YOUR ASSIGNMENT> An exact copy of the data below is needed; please leave out any pictures.
╭─ EXTRACTED MATERIAL
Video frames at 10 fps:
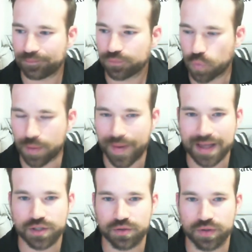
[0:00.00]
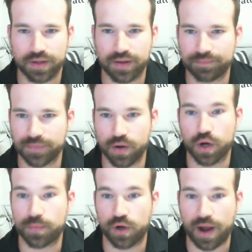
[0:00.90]
We pass through a
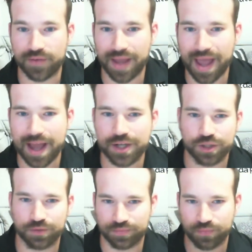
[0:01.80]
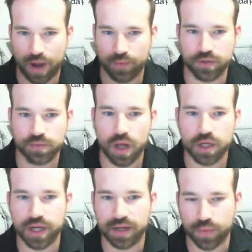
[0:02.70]
cryptographic hash, so why we use
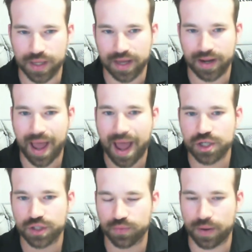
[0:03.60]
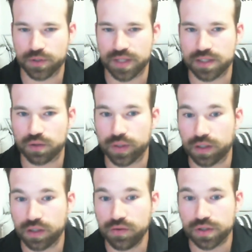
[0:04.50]
blockchain. We get a hash that represents a real
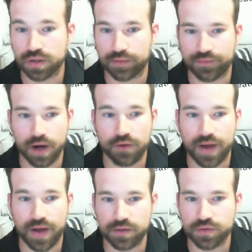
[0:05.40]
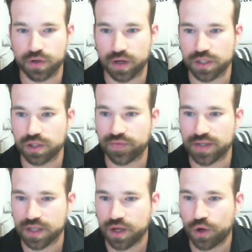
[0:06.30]
user, a verified user on a
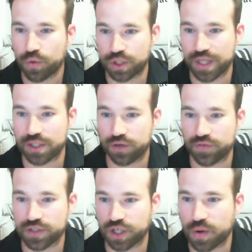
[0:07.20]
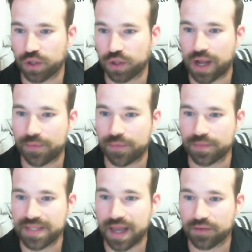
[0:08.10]
service, which that service can go and look up
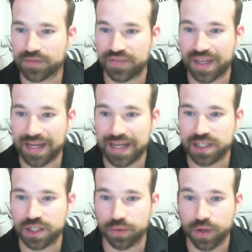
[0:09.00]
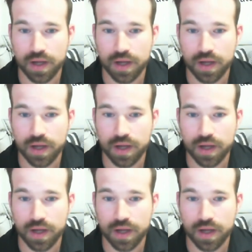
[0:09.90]
themselves if they needed to.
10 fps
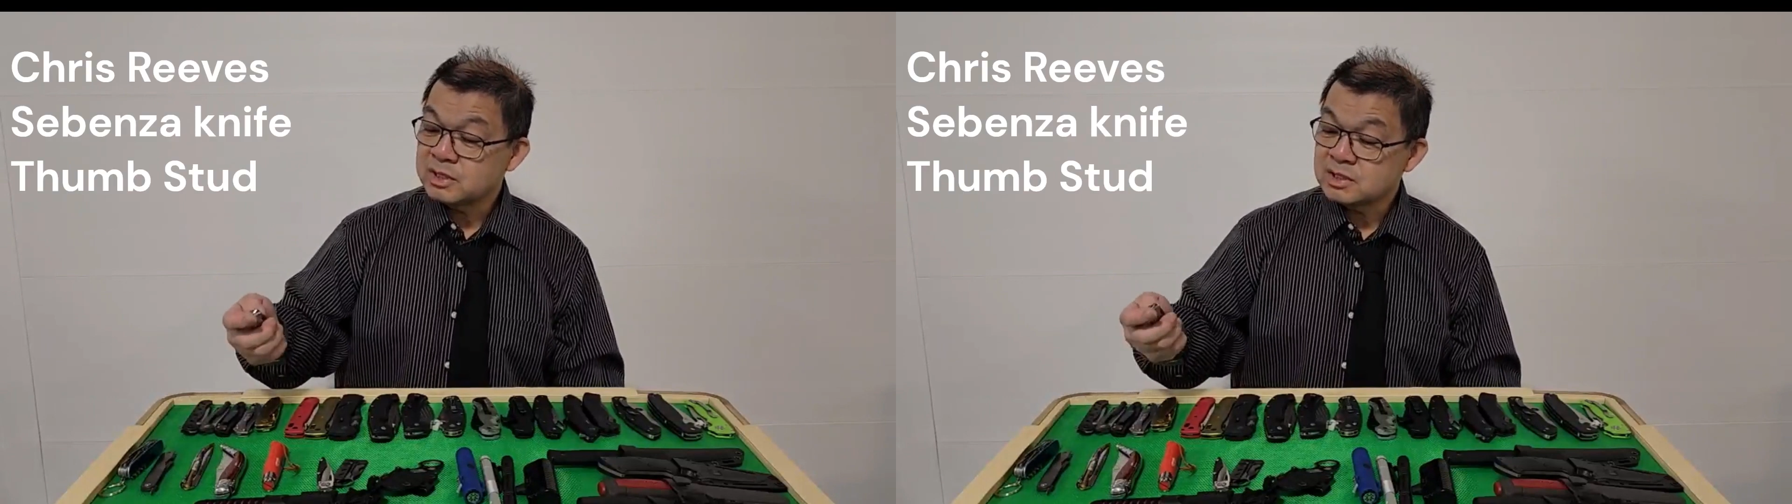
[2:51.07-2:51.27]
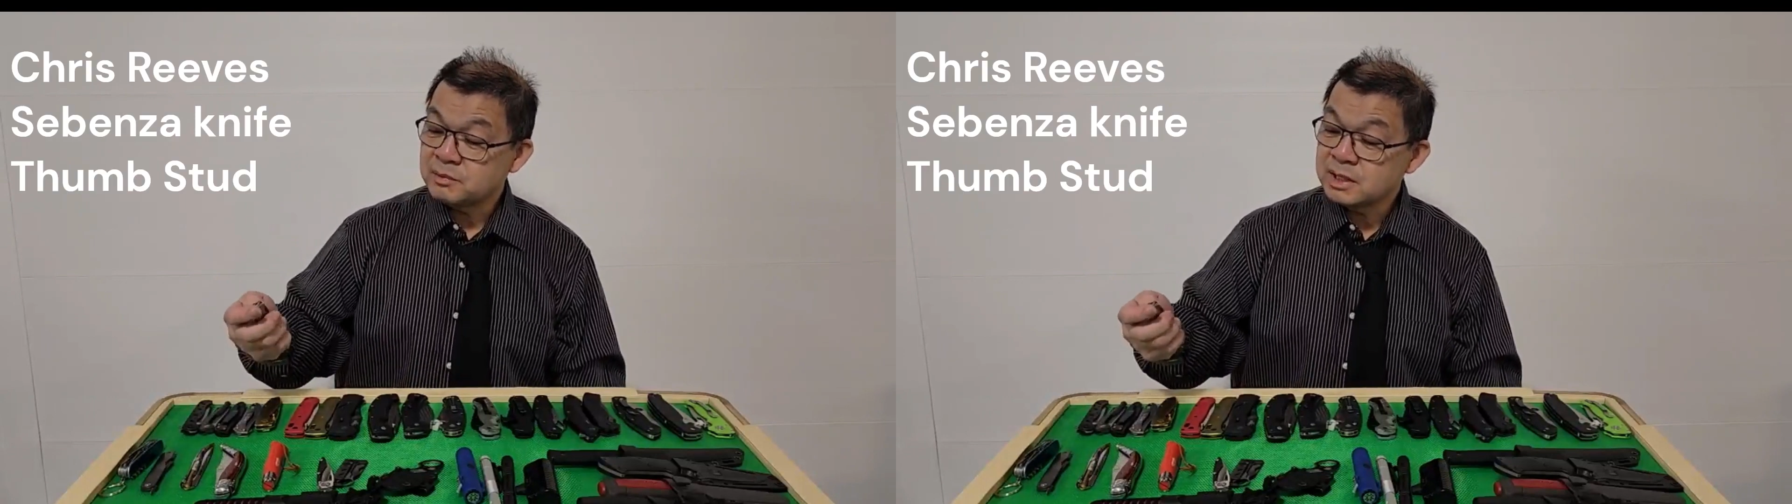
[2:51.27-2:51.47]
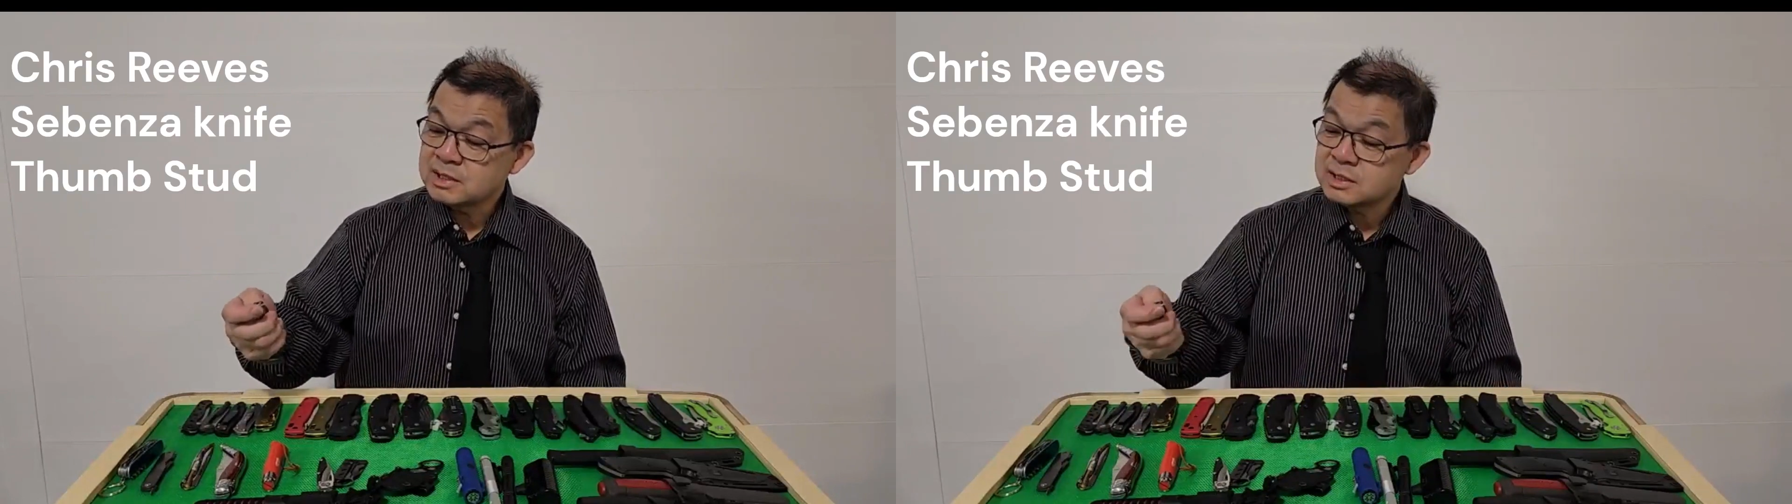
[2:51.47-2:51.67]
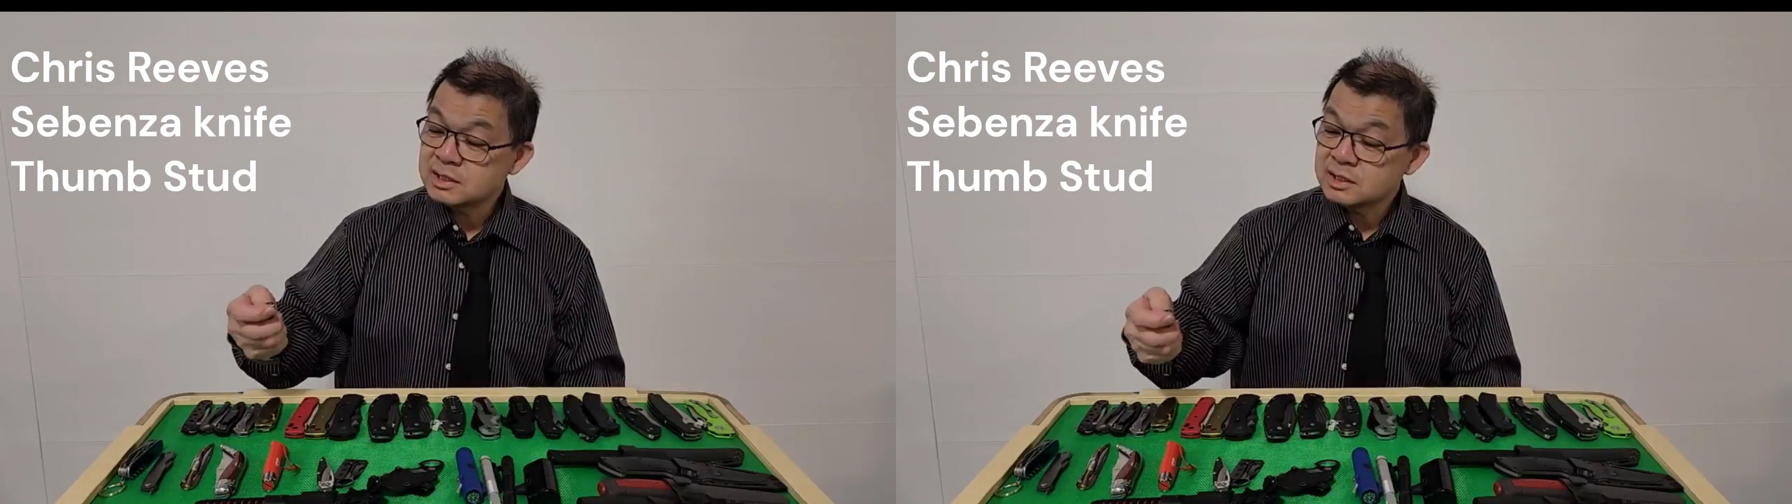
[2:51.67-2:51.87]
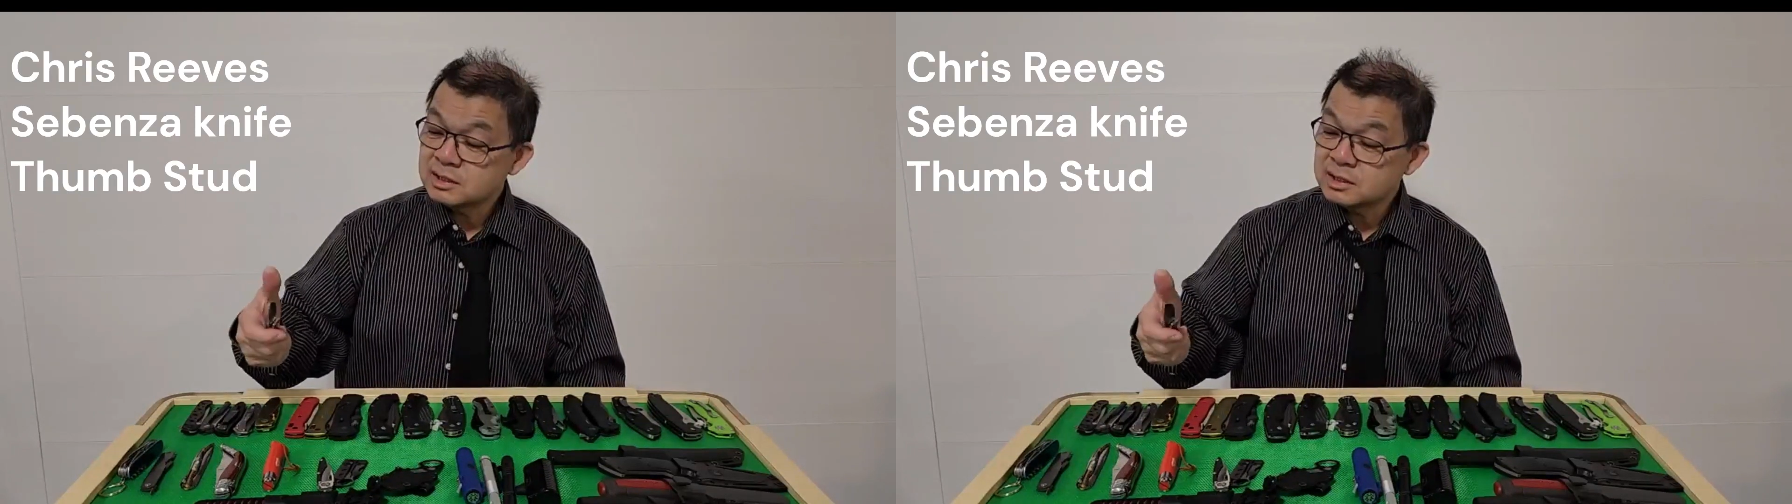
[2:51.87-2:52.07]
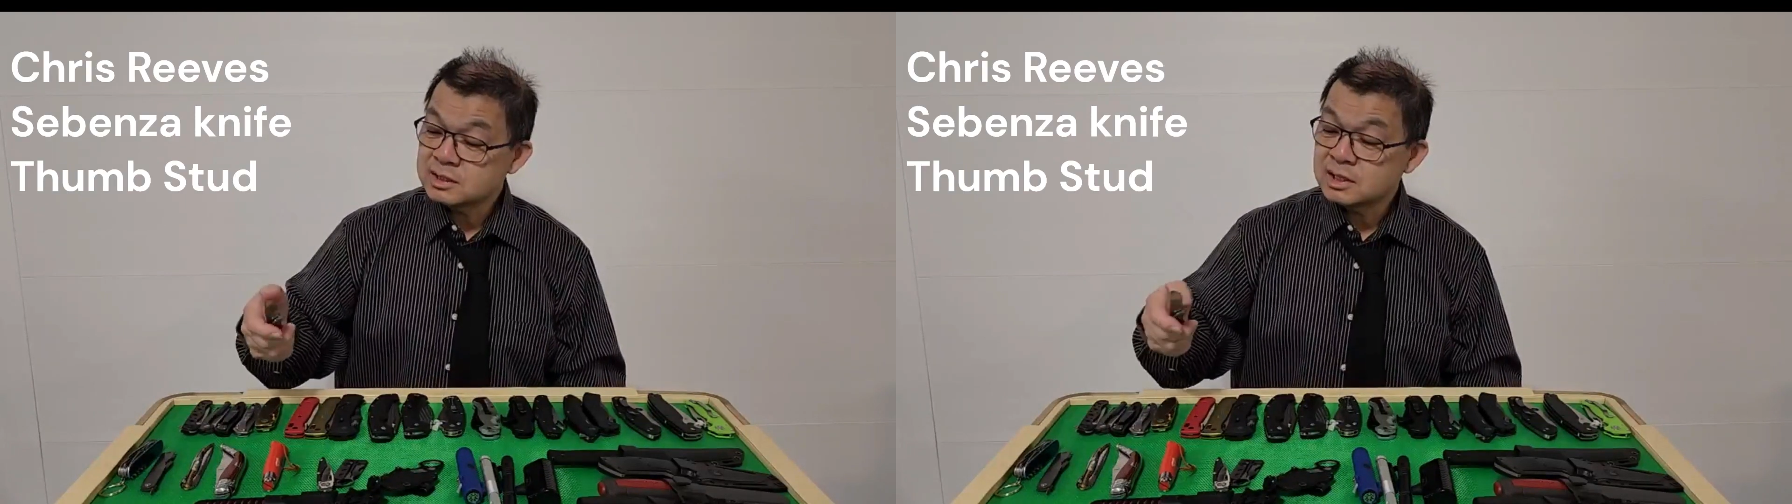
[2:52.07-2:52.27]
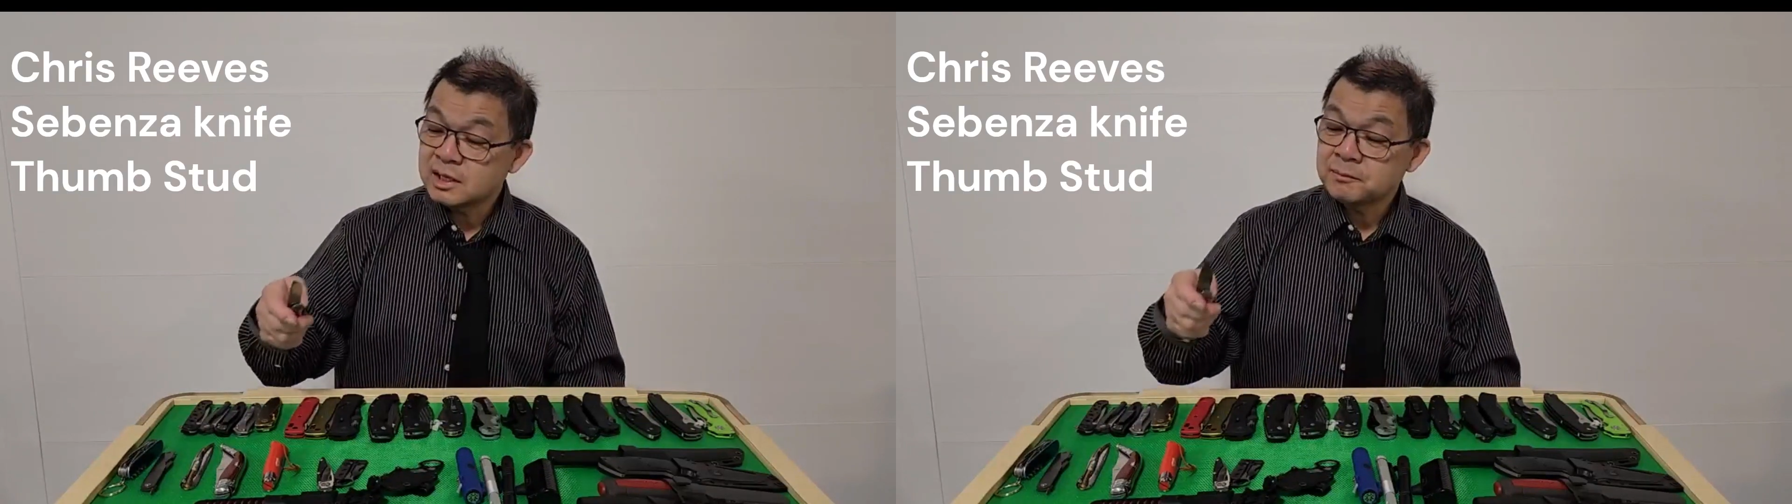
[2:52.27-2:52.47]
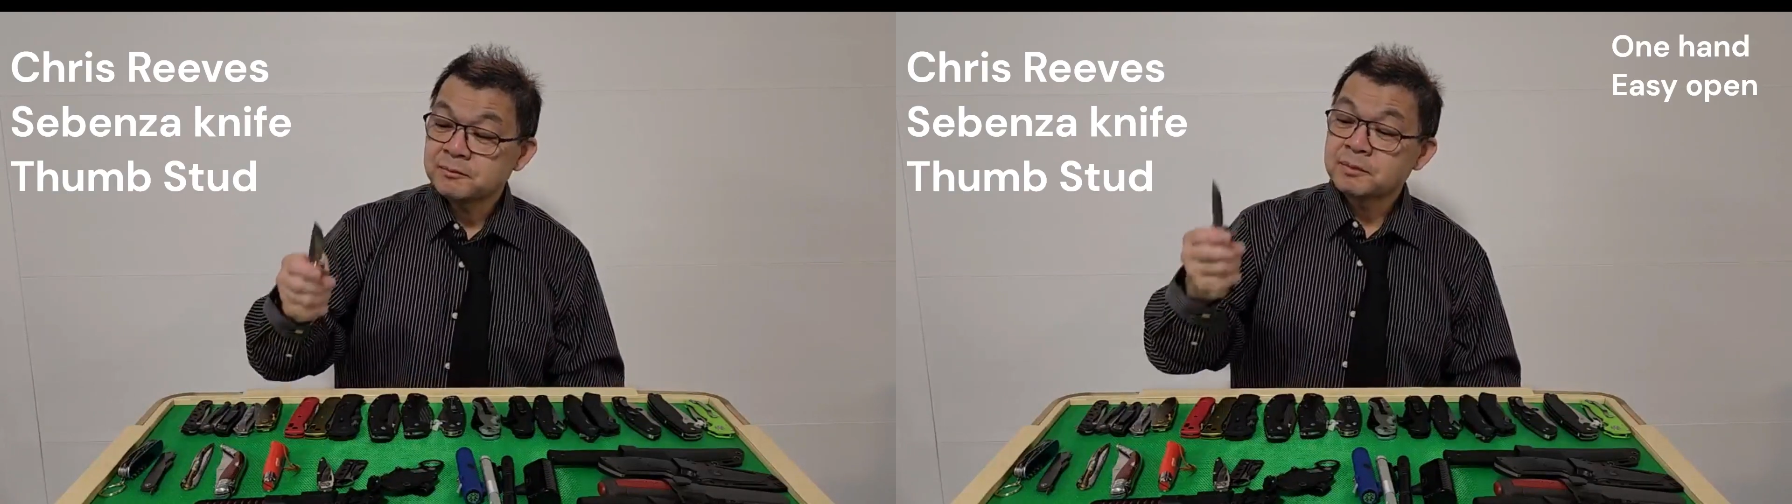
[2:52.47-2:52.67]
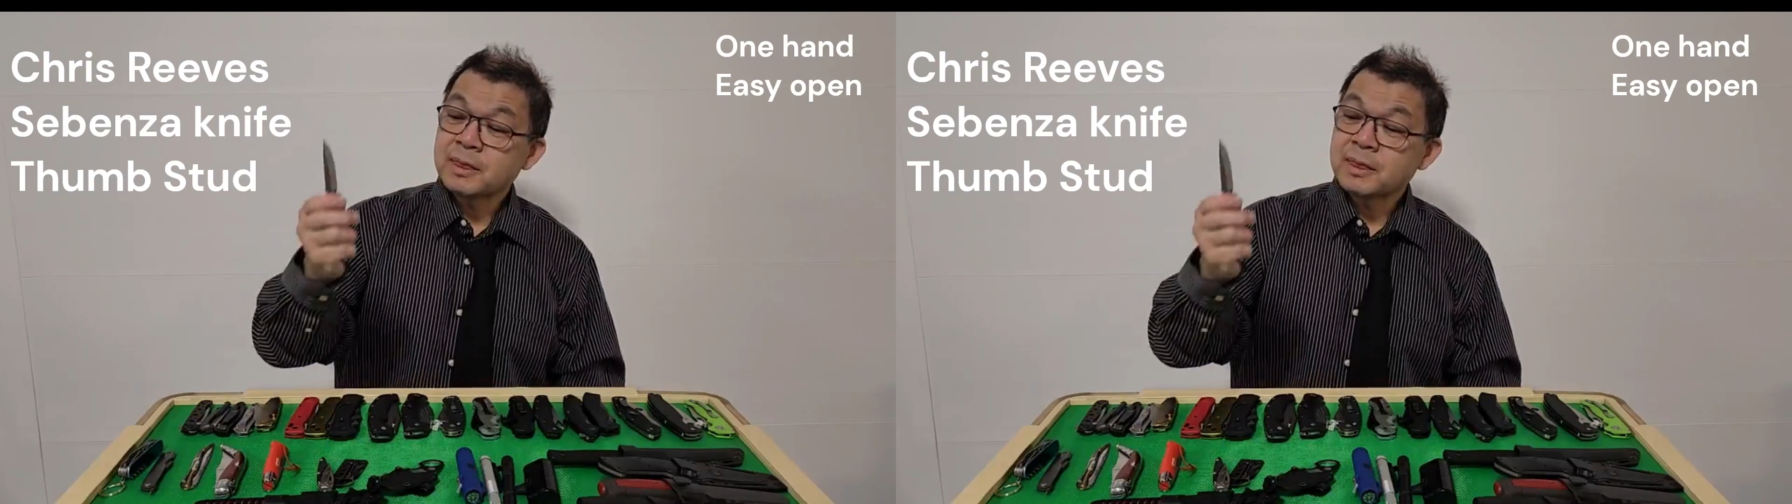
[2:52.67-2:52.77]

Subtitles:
Sabenza design.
╰─
TASK ANSWER>
Video frames at 10 fps:
[0:00.00]
[0:00.90]
We pass through a
[0:01.80]
[0:02.70]
cryptographic hash, so why we use
[0:03.60]
[0:04.50]
blockchain. We get a hash that represents a real
[0:05.40]
[0:06.30]
user, a verified user on a
[0:07.20]
[0:08.10]
service, which that service can go and look up
[0:09.00]
[0:09.90]
themselves if they needed to.
10 fps
[2:51.07-2:51.27]
[2:51.27-2:51.47]
[2:51.47-2:51.67]
[2:51.67-2:51.87]
[2:51.87-2:52.07]
[2:52.07-2:52.27]
[2:52.27-2:52.47]
[2:52.47-2:52.67]
[2:52.67-2:52.77]

Subtitles:
Sabenza design.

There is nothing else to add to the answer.